This is a popular refrain from folks hosting read-only sites.

The problem is not "your part", it's the "between you and the client" part.

It becomes trivial to inject extra content, malicious JavaScript, adverts etc into the flow. And this isn't "targetted" at your site, its simply applied to all insecure sites.

TLS is not about restricting your ability to broadcast information. It's about preserving your ability to guarentee that your reader reads what you wrote.

TLS is free and easy to implement. The only reason not to do it is laziness. You may see TLS as a violation of your principles- but I see it as an attitude of "I don't care about my readers safety - let someone inject malicious JavaScript (or worse) on my page, their security is not my problem".

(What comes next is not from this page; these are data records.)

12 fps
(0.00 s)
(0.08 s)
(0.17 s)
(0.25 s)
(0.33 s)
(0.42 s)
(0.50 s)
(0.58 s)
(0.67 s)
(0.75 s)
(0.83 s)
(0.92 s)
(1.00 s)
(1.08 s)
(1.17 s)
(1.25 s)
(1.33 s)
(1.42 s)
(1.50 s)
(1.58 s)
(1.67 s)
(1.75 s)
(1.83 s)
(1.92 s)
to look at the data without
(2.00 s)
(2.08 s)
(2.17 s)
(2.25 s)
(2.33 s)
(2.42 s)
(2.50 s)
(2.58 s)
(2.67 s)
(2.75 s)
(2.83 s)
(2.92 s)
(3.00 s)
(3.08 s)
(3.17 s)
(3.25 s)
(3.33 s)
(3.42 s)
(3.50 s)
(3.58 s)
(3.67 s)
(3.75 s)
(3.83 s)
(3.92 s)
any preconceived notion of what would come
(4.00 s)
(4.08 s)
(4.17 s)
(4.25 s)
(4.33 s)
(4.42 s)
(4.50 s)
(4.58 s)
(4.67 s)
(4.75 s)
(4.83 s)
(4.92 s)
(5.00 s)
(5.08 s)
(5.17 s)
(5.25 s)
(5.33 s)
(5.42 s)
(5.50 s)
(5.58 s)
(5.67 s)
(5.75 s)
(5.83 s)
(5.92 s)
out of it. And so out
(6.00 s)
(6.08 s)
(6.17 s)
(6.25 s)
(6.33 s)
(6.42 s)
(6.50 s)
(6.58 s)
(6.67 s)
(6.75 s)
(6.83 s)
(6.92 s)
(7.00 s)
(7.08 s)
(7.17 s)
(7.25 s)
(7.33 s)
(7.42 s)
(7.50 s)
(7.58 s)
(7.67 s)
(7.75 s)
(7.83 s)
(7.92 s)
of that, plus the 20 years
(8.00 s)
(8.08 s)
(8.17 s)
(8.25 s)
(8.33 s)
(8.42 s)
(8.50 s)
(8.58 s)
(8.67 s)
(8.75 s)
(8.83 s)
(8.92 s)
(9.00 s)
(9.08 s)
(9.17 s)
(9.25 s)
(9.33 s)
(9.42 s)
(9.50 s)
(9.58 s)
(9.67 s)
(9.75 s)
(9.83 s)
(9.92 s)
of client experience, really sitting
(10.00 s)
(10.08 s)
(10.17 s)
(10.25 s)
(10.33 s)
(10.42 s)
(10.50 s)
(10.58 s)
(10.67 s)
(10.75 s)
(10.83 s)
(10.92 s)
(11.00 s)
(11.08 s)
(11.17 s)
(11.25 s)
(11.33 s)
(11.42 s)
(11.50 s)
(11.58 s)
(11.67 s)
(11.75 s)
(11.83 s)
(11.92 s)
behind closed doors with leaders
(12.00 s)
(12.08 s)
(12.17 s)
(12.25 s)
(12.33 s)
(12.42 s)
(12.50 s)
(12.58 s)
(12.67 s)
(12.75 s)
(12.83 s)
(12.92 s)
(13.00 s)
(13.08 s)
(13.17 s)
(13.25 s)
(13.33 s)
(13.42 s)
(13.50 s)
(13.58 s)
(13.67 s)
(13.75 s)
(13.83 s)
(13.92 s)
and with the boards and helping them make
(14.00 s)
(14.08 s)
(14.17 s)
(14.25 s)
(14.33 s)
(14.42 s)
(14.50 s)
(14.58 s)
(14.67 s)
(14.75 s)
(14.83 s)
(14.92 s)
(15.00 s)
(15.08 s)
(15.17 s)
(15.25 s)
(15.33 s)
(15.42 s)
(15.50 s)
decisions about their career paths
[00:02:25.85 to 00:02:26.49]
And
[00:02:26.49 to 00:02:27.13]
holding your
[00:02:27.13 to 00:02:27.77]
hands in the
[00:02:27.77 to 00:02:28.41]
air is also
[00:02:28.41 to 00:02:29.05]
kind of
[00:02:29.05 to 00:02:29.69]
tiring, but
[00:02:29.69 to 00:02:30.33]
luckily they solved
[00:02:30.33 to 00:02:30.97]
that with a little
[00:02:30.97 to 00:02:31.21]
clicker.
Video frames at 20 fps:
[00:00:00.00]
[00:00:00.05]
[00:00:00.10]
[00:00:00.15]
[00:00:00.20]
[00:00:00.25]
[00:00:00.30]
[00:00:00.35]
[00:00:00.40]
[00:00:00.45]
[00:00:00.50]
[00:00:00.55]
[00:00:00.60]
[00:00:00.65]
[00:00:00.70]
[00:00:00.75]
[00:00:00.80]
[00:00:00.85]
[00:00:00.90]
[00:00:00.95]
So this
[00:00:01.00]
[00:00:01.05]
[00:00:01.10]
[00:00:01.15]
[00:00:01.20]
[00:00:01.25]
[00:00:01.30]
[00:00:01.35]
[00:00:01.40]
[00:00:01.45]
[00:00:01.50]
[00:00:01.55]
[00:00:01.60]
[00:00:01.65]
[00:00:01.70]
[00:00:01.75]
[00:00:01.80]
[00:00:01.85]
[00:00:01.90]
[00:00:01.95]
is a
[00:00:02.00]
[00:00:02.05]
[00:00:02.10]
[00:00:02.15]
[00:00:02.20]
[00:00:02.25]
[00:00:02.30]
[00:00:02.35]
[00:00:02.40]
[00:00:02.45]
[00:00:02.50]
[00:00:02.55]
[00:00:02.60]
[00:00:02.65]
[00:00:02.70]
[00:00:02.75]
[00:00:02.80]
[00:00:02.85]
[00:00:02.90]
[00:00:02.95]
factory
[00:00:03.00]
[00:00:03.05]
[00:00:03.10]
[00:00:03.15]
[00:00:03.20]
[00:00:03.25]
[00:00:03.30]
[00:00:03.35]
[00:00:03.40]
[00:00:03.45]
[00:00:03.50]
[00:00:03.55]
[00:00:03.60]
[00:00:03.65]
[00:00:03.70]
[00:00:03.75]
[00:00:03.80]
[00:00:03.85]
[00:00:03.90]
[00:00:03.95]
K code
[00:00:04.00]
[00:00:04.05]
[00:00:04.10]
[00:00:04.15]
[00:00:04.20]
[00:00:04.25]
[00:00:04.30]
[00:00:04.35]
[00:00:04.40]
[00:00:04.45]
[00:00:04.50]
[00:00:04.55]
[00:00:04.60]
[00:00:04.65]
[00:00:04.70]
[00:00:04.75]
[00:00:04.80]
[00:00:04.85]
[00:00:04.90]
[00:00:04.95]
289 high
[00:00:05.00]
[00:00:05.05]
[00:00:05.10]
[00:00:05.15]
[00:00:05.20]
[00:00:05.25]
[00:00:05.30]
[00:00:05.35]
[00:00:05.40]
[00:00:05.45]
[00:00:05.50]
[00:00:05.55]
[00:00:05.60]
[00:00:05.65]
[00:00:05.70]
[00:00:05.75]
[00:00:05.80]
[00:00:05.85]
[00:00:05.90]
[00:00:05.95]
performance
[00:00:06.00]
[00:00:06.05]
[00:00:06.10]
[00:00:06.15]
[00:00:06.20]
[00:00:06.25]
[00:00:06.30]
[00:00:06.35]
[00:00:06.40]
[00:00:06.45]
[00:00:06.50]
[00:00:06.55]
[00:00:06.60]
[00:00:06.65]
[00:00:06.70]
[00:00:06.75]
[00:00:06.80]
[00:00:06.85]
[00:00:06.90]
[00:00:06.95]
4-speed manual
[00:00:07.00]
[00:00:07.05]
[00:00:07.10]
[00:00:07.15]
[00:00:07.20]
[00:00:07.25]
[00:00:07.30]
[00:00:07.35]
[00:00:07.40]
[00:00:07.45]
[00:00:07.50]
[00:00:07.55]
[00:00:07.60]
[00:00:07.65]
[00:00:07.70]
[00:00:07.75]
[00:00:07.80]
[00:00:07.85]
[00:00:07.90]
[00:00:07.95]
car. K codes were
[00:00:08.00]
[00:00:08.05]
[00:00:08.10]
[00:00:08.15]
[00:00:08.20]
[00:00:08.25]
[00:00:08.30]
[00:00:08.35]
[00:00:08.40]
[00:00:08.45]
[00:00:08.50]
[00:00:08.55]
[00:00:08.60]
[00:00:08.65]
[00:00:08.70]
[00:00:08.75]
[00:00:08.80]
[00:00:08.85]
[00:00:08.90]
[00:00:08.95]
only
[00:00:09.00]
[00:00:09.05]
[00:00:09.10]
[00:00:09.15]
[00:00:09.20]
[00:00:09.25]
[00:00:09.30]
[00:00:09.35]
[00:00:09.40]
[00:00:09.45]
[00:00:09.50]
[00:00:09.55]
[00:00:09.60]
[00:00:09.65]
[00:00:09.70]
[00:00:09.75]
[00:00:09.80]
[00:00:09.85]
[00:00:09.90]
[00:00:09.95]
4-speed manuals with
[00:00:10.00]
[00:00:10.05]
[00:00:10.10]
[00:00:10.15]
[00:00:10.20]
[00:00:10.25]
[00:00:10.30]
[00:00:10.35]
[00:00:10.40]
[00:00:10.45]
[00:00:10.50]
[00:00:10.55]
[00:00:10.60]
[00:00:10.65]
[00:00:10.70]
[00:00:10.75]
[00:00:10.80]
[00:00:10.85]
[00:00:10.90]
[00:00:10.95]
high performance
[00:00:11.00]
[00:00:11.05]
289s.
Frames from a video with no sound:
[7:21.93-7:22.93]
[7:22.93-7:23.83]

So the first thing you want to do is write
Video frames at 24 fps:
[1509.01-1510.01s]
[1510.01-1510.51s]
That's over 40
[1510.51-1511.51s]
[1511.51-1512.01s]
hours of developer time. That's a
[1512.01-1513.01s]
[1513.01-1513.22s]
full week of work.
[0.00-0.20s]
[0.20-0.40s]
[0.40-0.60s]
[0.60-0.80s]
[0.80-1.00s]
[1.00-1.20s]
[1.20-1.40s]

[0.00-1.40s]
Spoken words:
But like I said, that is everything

(If the govt want to censor you they can do that via dns).

How do you protect your physical letters from being opened by unauthorized parties along the delivery chain? You don't for the most part because we have made it a very series crime to do that. We could have done the same to badly behaving ISPs. Instead browsers have chosen to make planned obsolescence a requirement for the web.

Making it a crime is very regional, and enforcement is basically non existent. But opening it is not the problem here.

The analogous problem would be letters opened and anthrax inserted. That doesn't (often) happen because mail is physical and hard to do at scale. (And the anthrax cant mine bitcoin.)

Given the ineffectiveness of current laws around ransomware, bonnets, phishing, identity theft, online scams etc, I don't think a law saying "don't do that" would be a solution.

And ISPs are (by far) not the only offenders here. Every public wifi would be an equally attractive attack point.